What are Claude Skills?
Modular, task-specific instructions stored as markdown files that teach Claude how to execute your workflows consistently. Think of them as standard operating procedures (SOPs) for your AI — you write the instructions once and Claude follows them every time the skill is triggered.
How are they different from Claude Projects?
Projects lock instructions to a single workspace and load everything upfront. Skills are portable across your entire account (web, desktop, Claude Code) and use progressive disclosure to load instructions only when needed — saving thousands of tokens per conversation.
Do I need to write code to create one?
No. A skill is just a folder with a SKILL.md text file inside it. You can also use Anthropic's official Skill Creator to talk through your workflow and have it generate everything for you automatically.
What makes Skills 2.0 different?
Skills 2.0 added A/B testing, automated trigger tuning, regression detection, and procedural grading — bringing software engineering rigour to AI workflow building without requiring code.

Key Takeaways

  • Claude Skills are reusable markdown instructions that make AI outputs consistent — you write the process once and Claude follows it every time the skill is triggered.
  • Progressive disclosure loads instructions in three levels (trigger, process, knowledge), keeping context lean and avoiding the 50,000+ token bloat of loading everything upfront.
  • Skills are portable across the Claude web app, desktop app, and Claude Code — unlike Projects which are locked to a single workspace.
  • The highest-leverage skills directly generate revenue: lead scoring pipelines, content repurposing engines, cold email writers, and meeting notes processors.
  • A curated library of 20-30 highly specific skills outperforms hundreds of generic ones — overlapping descriptions can drop trigger accuracy to as low as 20%.

What Are Claude Skills (and Why Should You Care)?

Claude Skills are reusable, markdown-based instructions that teach Claude how to execute a specific workflow consistently — like an SOP for your AI that fires automatically when a matching request comes in.

Every time you paste a detailed prompt into Claude — your brand guidelines, a 20-step review process, a specific output format — you are burning tokens and hoping the AI follows the same instructions it followed last time.

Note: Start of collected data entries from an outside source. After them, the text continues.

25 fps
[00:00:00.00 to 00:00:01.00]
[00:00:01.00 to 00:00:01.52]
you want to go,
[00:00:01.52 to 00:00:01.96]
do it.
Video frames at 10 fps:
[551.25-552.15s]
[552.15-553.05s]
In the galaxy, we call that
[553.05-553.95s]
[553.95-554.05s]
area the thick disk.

It usually does not. Outputs degrade over long conversations, and re-prompting wastes both time and money. Claude Skills solve this by letting you write instructions once and reuse them forever.

There are two categories worth understanding. Capability uplift skills teach Claude to do things it normally struggles with — correctly filling out PDF forms, generating diagrams with accurate labels, or building complex UI components that match a specific design system. Encoded preference skills force Claude to follow your specific business rules — a personalised lead follow-up sequence, an NDA review checklist, a code review pipeline with your team's exact standards.

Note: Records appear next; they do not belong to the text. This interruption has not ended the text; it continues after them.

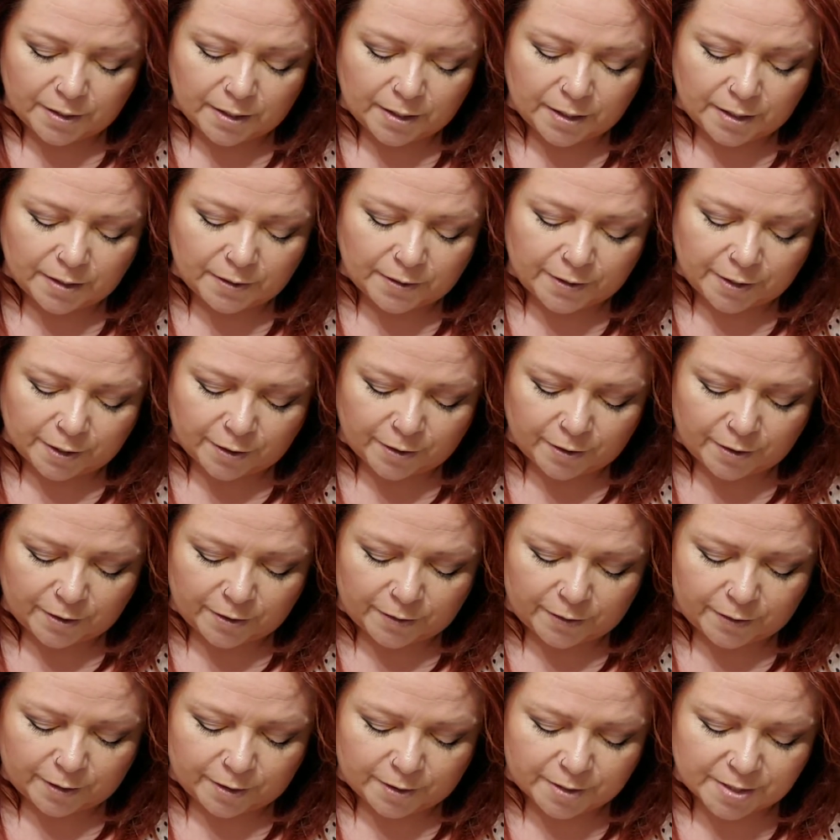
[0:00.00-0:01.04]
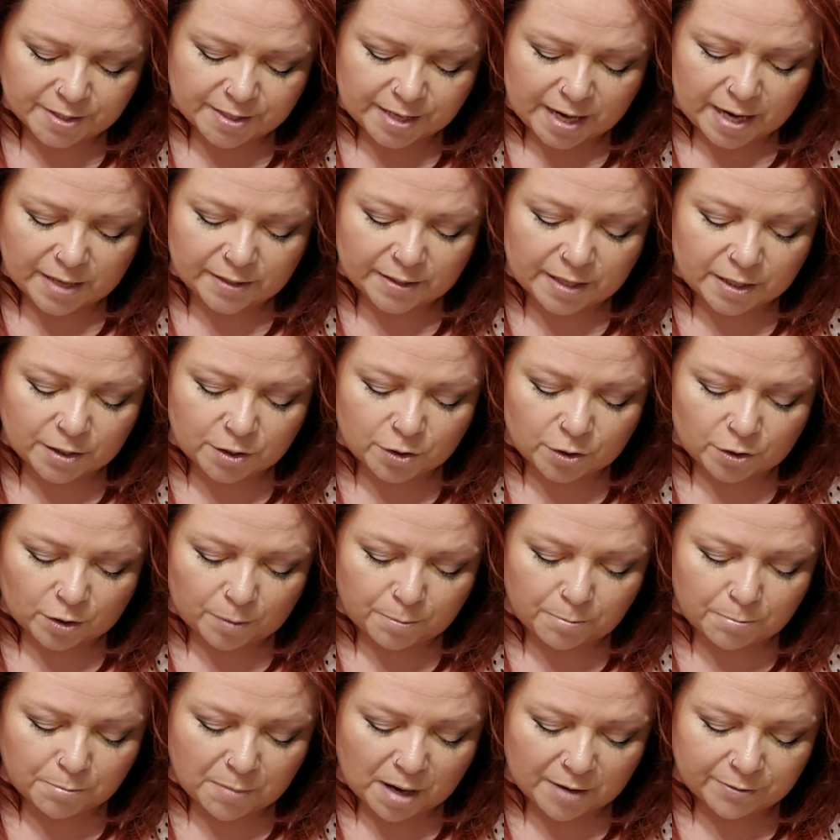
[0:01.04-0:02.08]
they're saying that you're
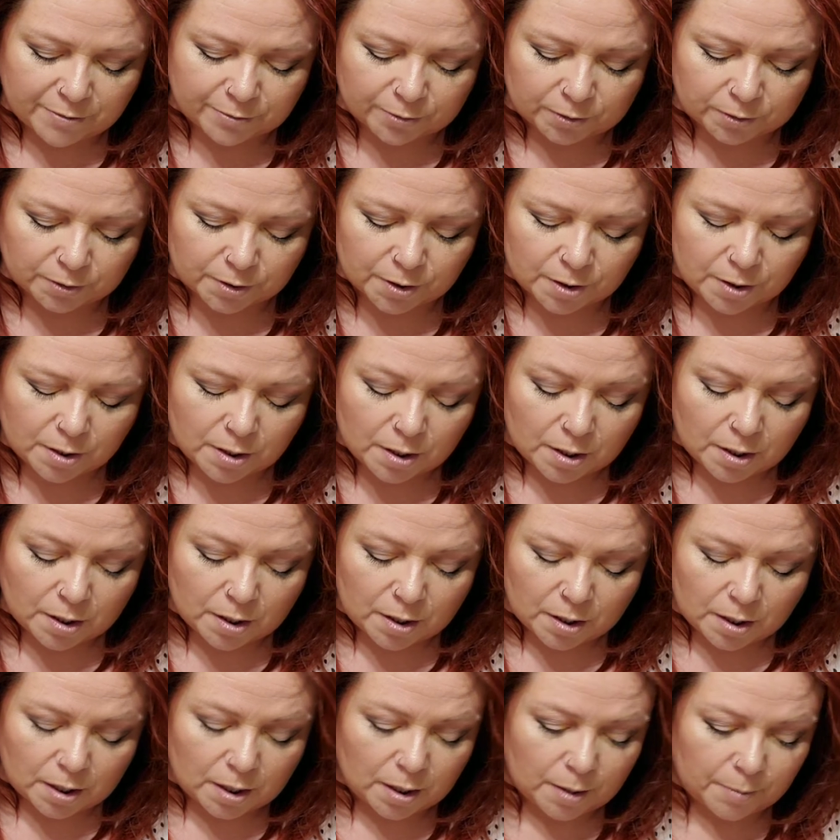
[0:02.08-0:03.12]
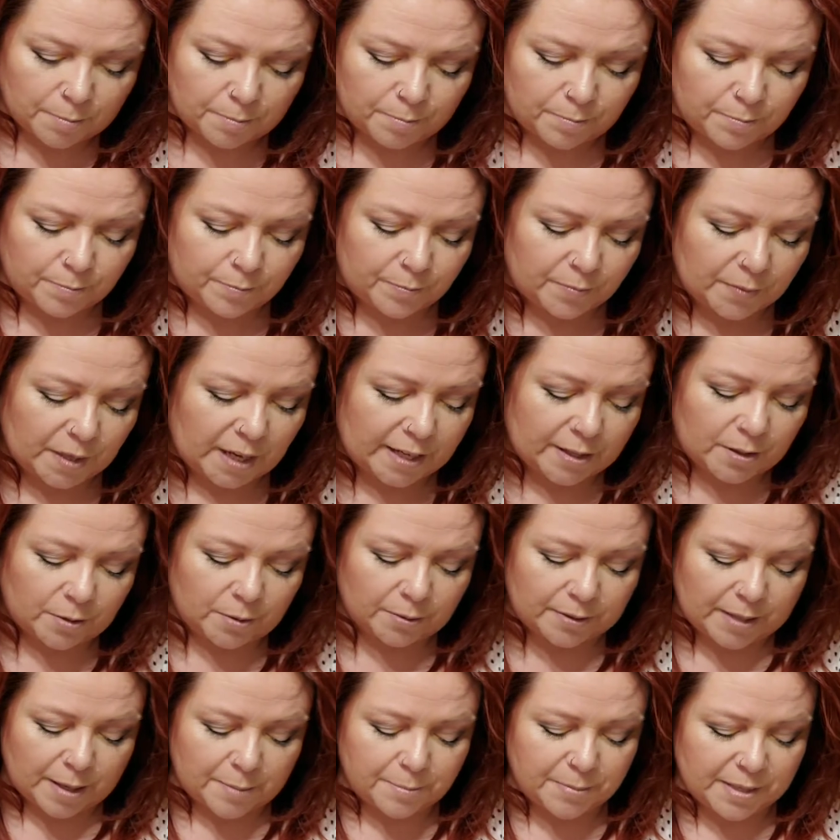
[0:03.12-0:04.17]
muffled. I don't know
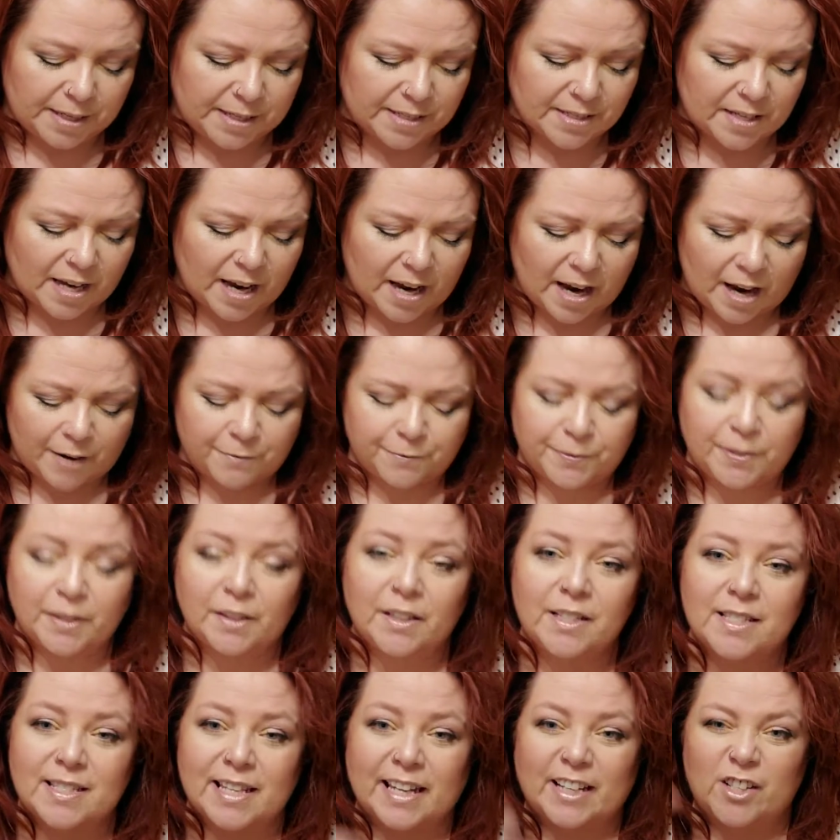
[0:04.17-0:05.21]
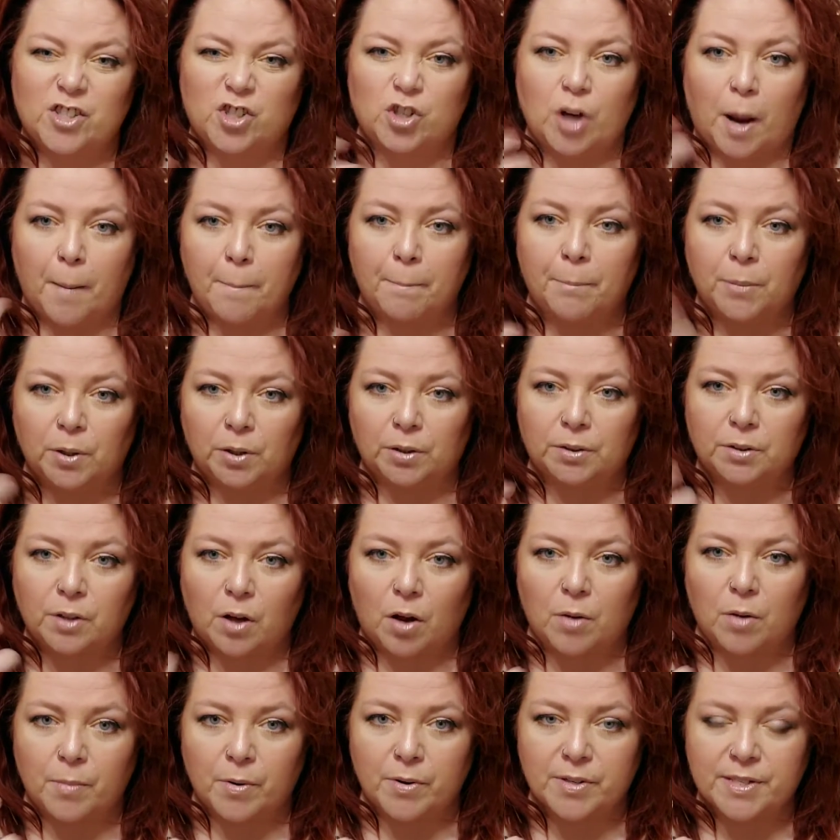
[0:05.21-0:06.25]
what that means. I feel it's like jumbled
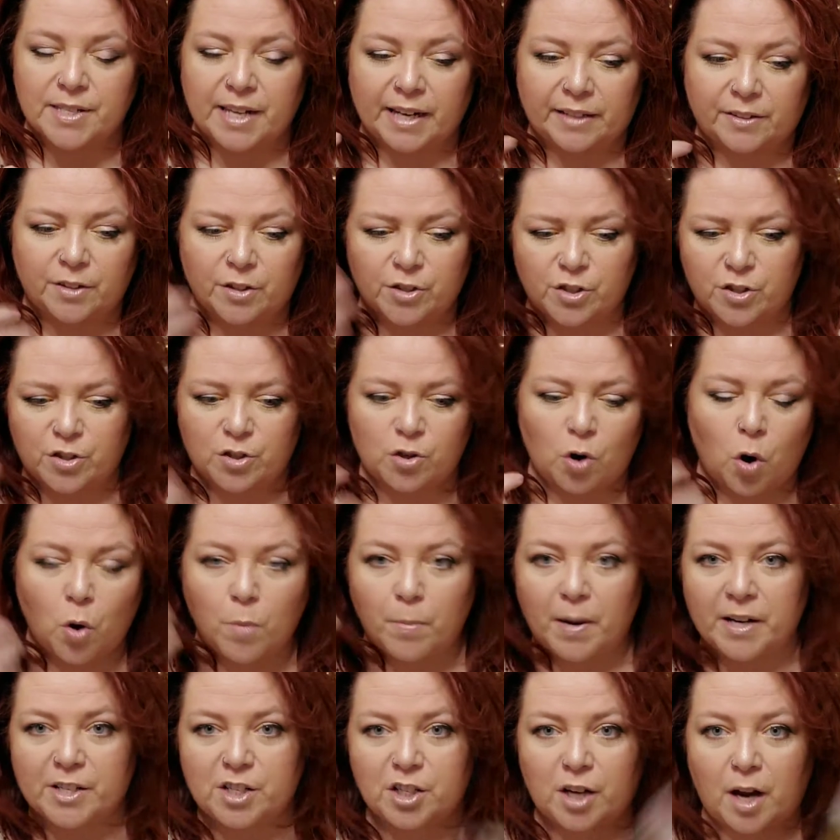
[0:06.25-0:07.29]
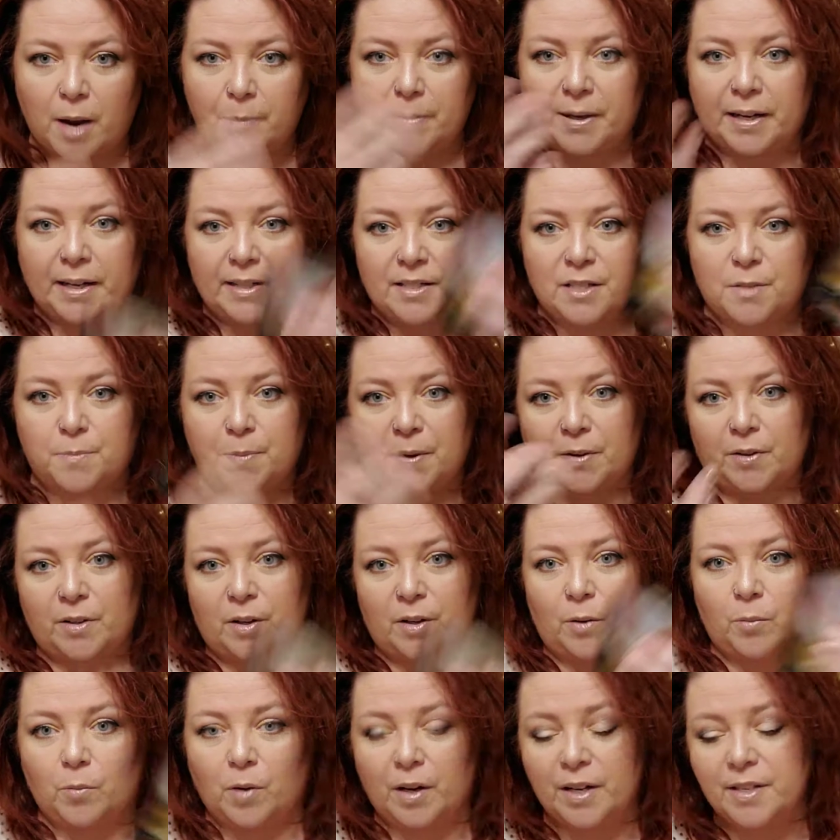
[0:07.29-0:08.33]
almost, like there's so much coming at spirit
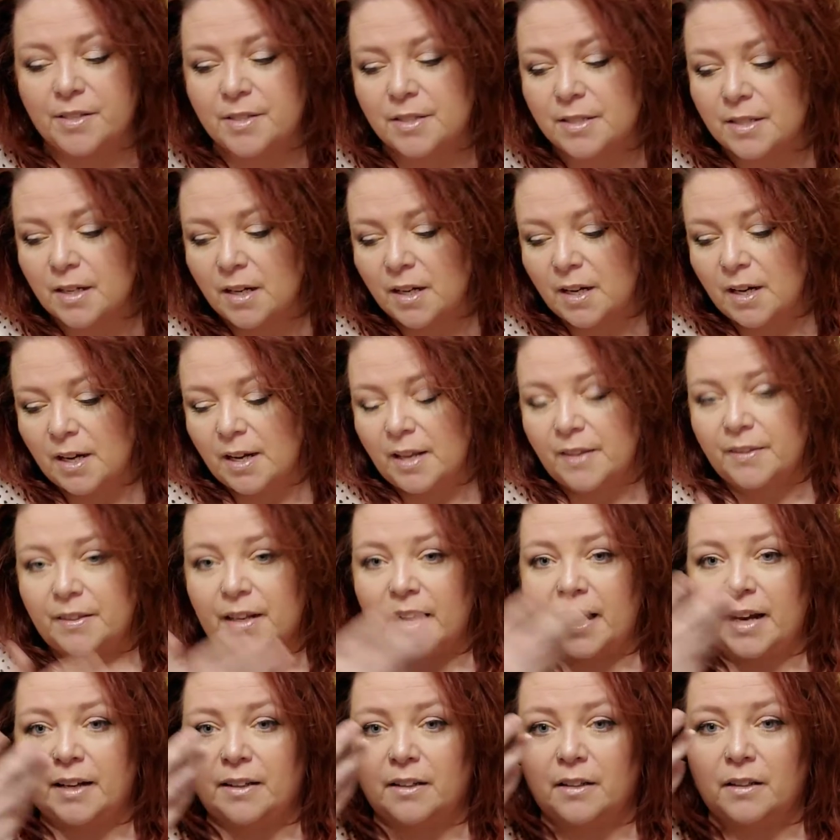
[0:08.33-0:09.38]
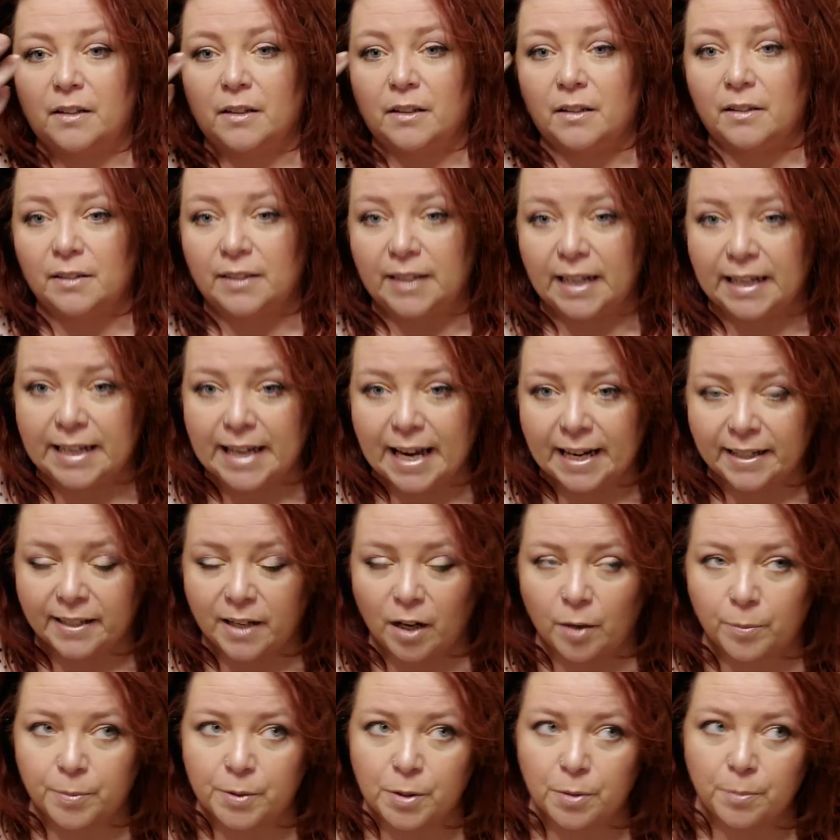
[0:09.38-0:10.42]
at once that they can't
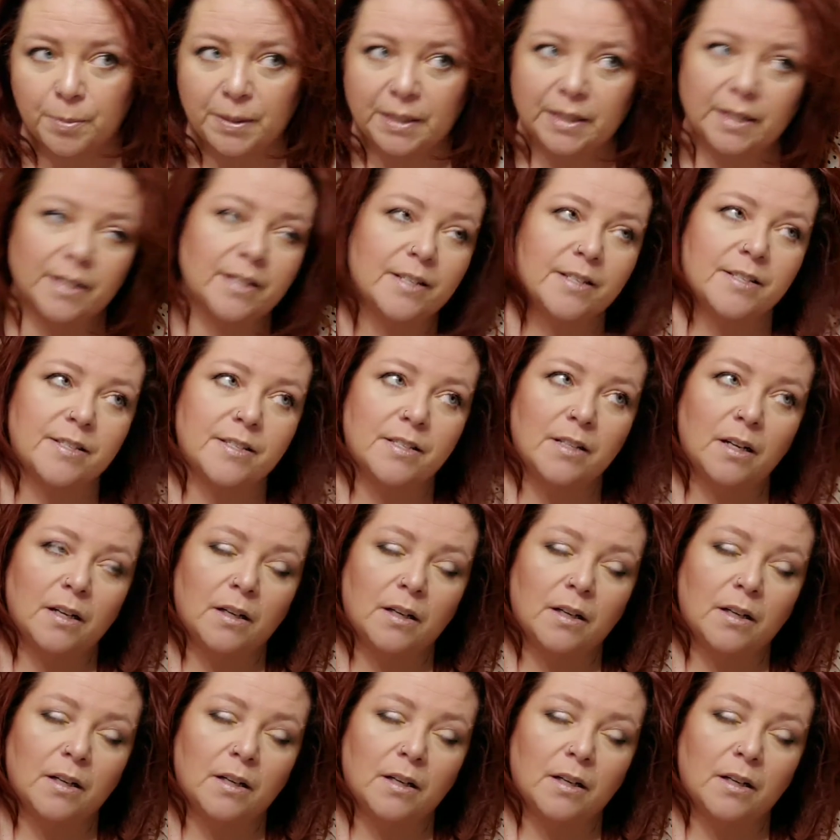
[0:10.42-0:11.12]
help you, because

The practical impact: skills transform Claude from a chatbot you babysit into a reliable system that executes your processes consistently. The same way you would give a new employee an operations manual, you give Claude a skill.

How Do Claude Skills Work Under the Hood?

Skills use a three-level loading system called progressive disclosure — only the trigger metadata loads at startup, the full instructions load when triggered, and reference files load only when a specific step needs them.

Level 1 is the trigger. When you start a conversation, Claude loads only the name and description from each installed skill — about 30 to 100 tokens per skill. It scans these short descriptions against your message. If there is a match, either through natural language or an explicit slash command like /morning, the skill activates.

Level 2 is the process. Once triggered, Claude loads the full SKILL.md body into context — typically 1,000 to 3,000 tokens. This is where the step-by-step instructions, rules, and constraints live. Now Claude knows how to execute the task. Level 3 is the knowledge layer: if the instructions reference external files like brand assets, Python scripts, or API documentation, Claude loads only the specific files needed for the current step. A skill with 50 reference files might only load 2 of them for a given request.

Why this matters financially: a library of 30 skills costs roughly 3,000 tokens to have available at all times. Without progressive disclosure, loading those same instructions upfront would cost 50,000+ tokens per conversation — degrading output quality and running up your bill.

What Is the Anatomy of a Claude Skill?

A skill is a folder containing a required SKILL.md file plus optional subfolders for reference files, scripts, and assets. The SKILL.md has YAML frontmatter (name and description) and a markdown body with step-by-step instructions.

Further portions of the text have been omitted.